If you think that America is an irony-free zone, then meet George Saunders, and think again. Saunders, author of the acclaimed Civil-War Land in Bad Decline, specialises in dark, bleakly hilarious missives from the State of Loserdom, a territory populated by characters on the edge of both hope and reason. In his new collection, these sorry folks include a toe-less barber who's a compulsive fantasist and a man who enrols in a self-help class in order to stop his loopy sister from "crapping in his oatmeal".

Surely you shouldn't be laughing at them? But laugh you do. The title story is set in a run-down History of Man theme park, where punters pay to watch how their ancestors lived. Here the narrator and his middle-aged co-worker Janet eke out a pitiful existence acting as Neanderthals. Janet's performance as a pre-civilised human is slipping below par; when she learns that her addict son has ditched rehab, she reacts by swearing at a punter. Her co-worker still loyally covers her back in the face of dictatorial management. A terrible poignancy pervades, lifting the story beyond quirkiness and into a more subtle realm.

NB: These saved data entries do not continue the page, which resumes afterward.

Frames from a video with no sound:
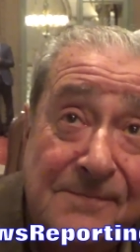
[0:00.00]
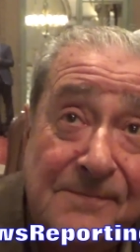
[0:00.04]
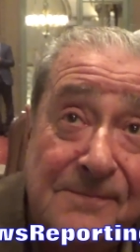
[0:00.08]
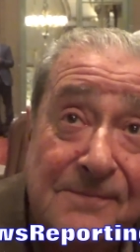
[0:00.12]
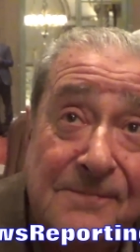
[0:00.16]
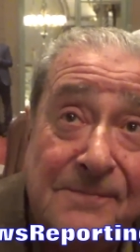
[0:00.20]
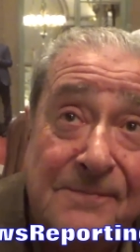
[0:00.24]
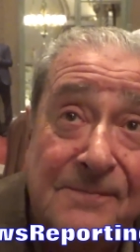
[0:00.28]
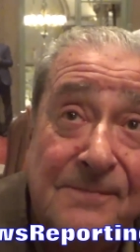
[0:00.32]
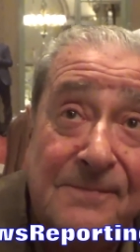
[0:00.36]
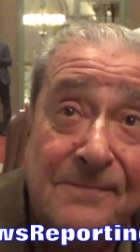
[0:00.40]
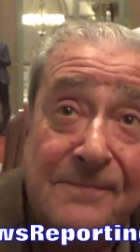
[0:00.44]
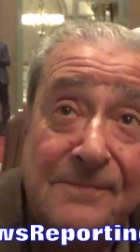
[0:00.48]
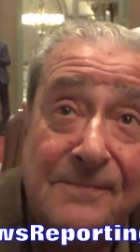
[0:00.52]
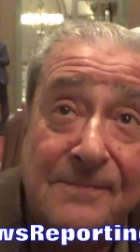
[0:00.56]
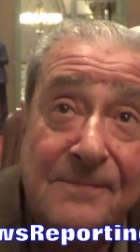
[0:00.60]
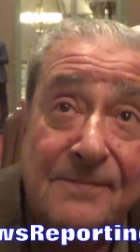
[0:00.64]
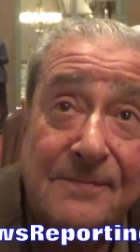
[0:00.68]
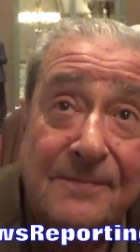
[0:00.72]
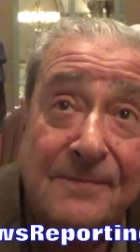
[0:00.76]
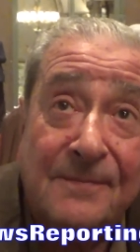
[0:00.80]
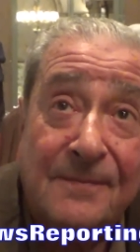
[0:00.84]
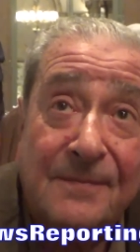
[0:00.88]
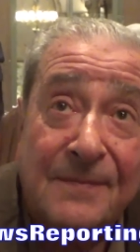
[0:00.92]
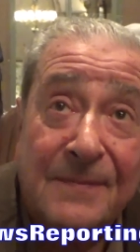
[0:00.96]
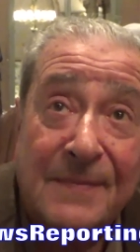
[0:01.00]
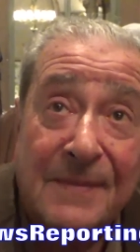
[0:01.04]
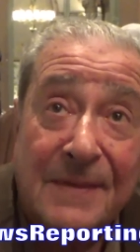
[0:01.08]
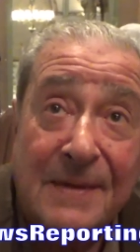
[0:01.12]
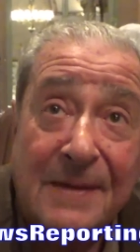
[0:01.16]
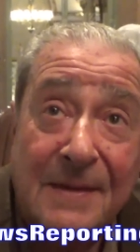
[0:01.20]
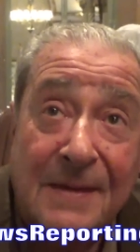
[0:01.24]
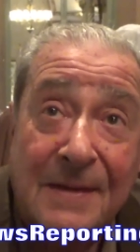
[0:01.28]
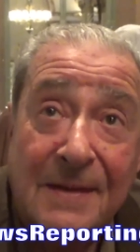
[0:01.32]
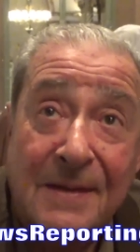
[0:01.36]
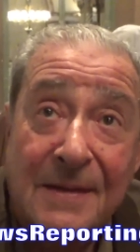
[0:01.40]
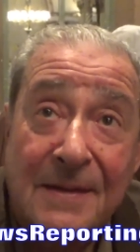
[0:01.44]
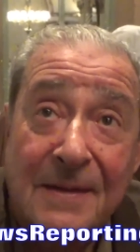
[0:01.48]
the new pound for pound
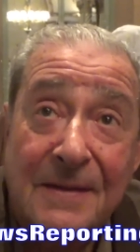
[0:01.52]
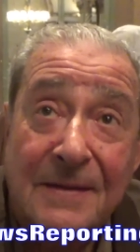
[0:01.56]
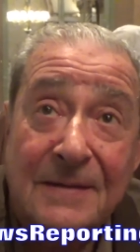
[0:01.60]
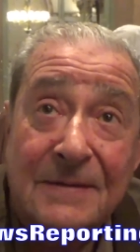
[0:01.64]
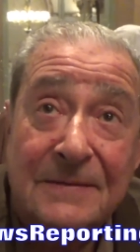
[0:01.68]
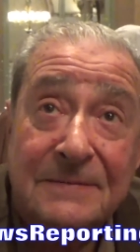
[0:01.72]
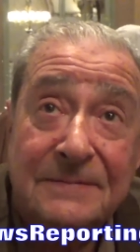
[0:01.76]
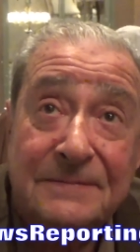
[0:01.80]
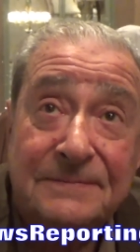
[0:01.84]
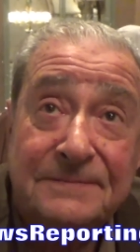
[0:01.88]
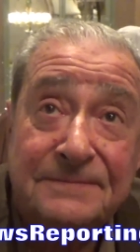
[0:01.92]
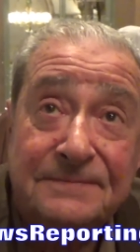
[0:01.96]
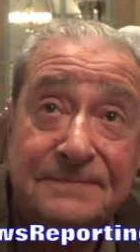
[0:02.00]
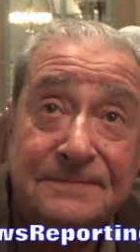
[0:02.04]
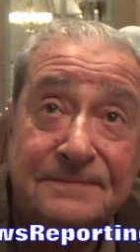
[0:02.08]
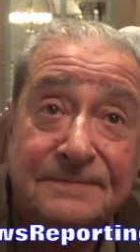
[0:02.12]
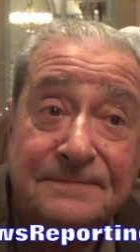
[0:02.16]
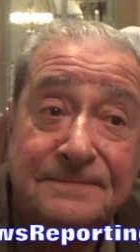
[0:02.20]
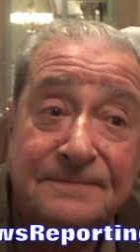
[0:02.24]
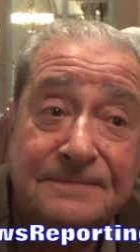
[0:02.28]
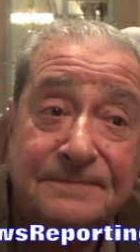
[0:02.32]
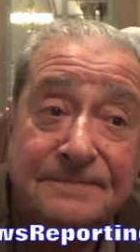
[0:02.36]
now with Mayweather gone?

Saunders's unfailing ear for the dumb-ass sentences of trailer-park America shows just how well he understands the absurd heroism of life on the margins. The best example is the brilliant "Sea Oak". It's narrated by a waiter who serves food in the semi-buff in an aviation-themed eatery called Joysticks, while his maiden aunt Bernie mans the checkout in DrugTown. Bernie looks militantly on the bright side - until a burglar frightens her to death. She returns from the dead with a personality transplant, determined to scare her couch-potato family into sharpening up its act. "The world ain't givin' away nice lives," she tells her stripper nephew. "You got a trust fund? You a genius? Show your cock." By the time Bernie has melted into a squalid pool of matter, the family started the rocky clamber towards the "better life".

It's funny and deeply moving. Here is that rare and precious thing: satire with a heart. What unites these committed losers is a sense of morality and a hopeless decency. And it's this that marks Saunders as one of the most exciting new voices in America. Here is one writer who will definitely not be crapping in your oatmeal.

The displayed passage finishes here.